Cíntia Moscovich

Cíntia Moscovich.



Poderia ter seus sessenta, no máximo sessenta e cinco anos. Beleza, não; ao menos não se diz de um homem daquela idade que é bonito.

Demonstrava, no entanto, a altivez de quem ocupa uma posição. Não era alto, mas o corpo tinha contornos de firmeza. Os óculos de hastes finas eram um halo a emoldurar os olhos cinzentos; os cabelos, raros; a testa alteada como a de um fidalgo. O vinco entre as sobrancelhas tornava-se um exaspero sobre o peso do rosto.

(O tempo e a memória In Arquitetura do Arco-íris, fragmento)


Assim começa um dos contos dessa escritora gaúcha que escreve uma literatura dos que são deixados às margens sociais - podemos assim dizer. Os homossexuais, os gordos etc. são sempre os sujeitos da vez em seus romances e contos.

Em sua obra Por que sou gorda, mamãe? publicado em 2006 pela Record, Cíntia coloca-se como narradora em primeira pessoa criando um jogo de fundir a ficção com a realidade. 

O romance é estruturado como uma carta à mãe em que a narradora e protagonista - que não menciona seu nome - anuncia o início de um severo regime e o começo da escrita de suas memórias como forma de investigar as causas da obesidade. 

Menina judia de classe média, não deixa de mencionar a difícil chegada de seus antepassados ao país, as histórias das avós - a Gorda e a Magra - e o carinho que guarda por elas, as saudades do pai, já morto, a adolescência tresloucada mas, sobretudo, sempre, em cada página, em cada linha, o que relembra é a dificuldade de relacionamento com a mãe. 
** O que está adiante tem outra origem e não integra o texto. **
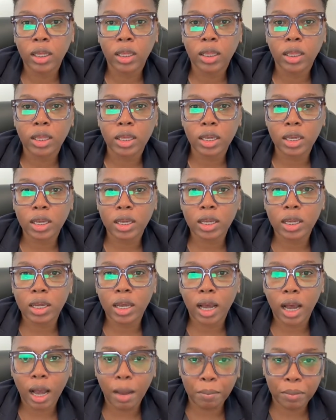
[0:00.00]
the
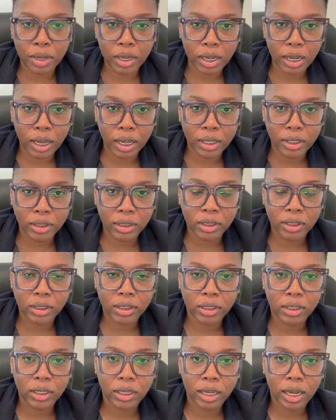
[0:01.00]
applicant
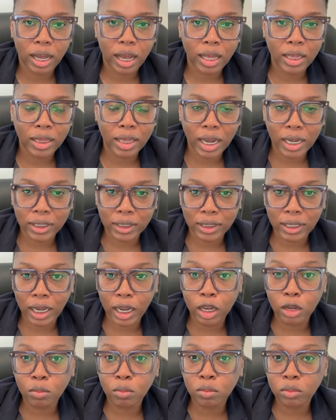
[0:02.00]
at that
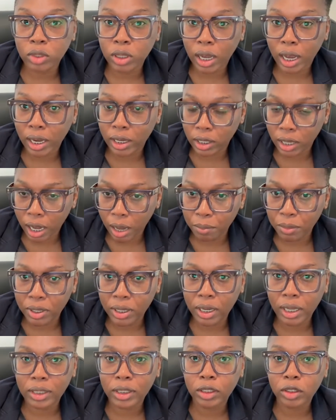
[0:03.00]
time, and the
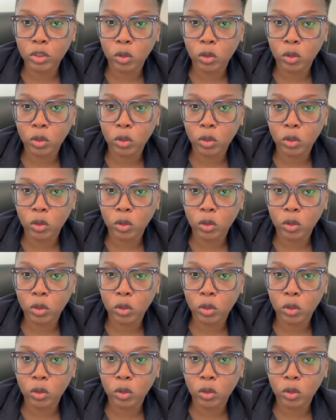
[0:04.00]
applicant is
É um livro de silêncios que se desloca em falas pelo tom do confessional que está associado ao gênero textual da carta.

“Entenda, a senhora: não tenho jeito ou paciência de fazer de meu amor substância, exceto por algo de meu tempo ao telefone. Fora isso, mamãe, fora do contato por um fio, a porta da rua vira mais do que serventia da sua casa, e o amor de uma filha por sua mãe é só pretexto para a ficção. Por isso, acho, virei escritora. Talvez por isso eu tenha virado uma escritora com corpo de prima-dona: a boca preenchida tem contato direto com o coração.”

“Vovó fora acusada de desamor anos a fio, eu já havia escutado aquela história antes. Mas parecia naquele momento algo mais severo e grave. A vó continuou com o rosto escorado pela mão olhando os bicos dos sapatos, como se tudo dependesse dos bicos dos sapatos – e eu me meti numa conversa de adultos, numa conversa que não era minha, me interpus entre vocês duas, e pedi que a senhora, mamãe, parasse com aquilo, a senhora estava maltratando a avó. (...) E foi só então que a senhora viu que eu estava na sala, e levantou a mão para mim, como quem vai desferir um tapa, e eu cobri o rosto com o braço, e o tapa não veio, felizmente não veio, e a senhora levantou o queixo, orgulhosa como quem diz a verdade de uma vida, e passou os dedos entre os cabelos, ajeitando o penteado desfeito à altura da nuca, e saiu dali com passos pesados de neurose, rejeição e trauma.”

(Por que sou gorda, mamãe? fragmentos)


A temática do relacionamento afetivo já estava presente na primeira narrativa longa de Cíntia, Duas Iguais, lançada em 1998, onde duas meninas lutam por um amor impossível. 

Além das inúmeras antologias das quais a escritora participou, ela também publicou, O reino das cebolas, seu primeiro livro solo, em 1996. Esta obra mereceu indicação ao Prêmio Jabuti. 

Em outubro de 2000, lançou o livro de contos Anotações durante o incêndio, com apresentação de Moacyr Scliar e reúne onze textos de temáticas diversas, com destaque para o judaísmo e a condição feminina, merecendo o Prêmio Açorianos de Literatura.

Nascida em 15 de março de 1958 na cidade de Porto Alegre, no Rio Grande do Sul, Cíntia Moscovich é escritora, jornalista e mestre em Teoria Literária, tendo exercido atividades de professora, tradutora, consultora literária, revisora e assessora de imprensa.

Ainda quanto sua obra Cíntia publicou em 2004, a coletânea de contos Arquitetura do arco-íris, livro que lhe valeu o terceiro lugar em contos no Prêmio Jabuti, além da indicação para o Prêmio Portugal Telecom e para a primeira edição do Prêmio Bravo!.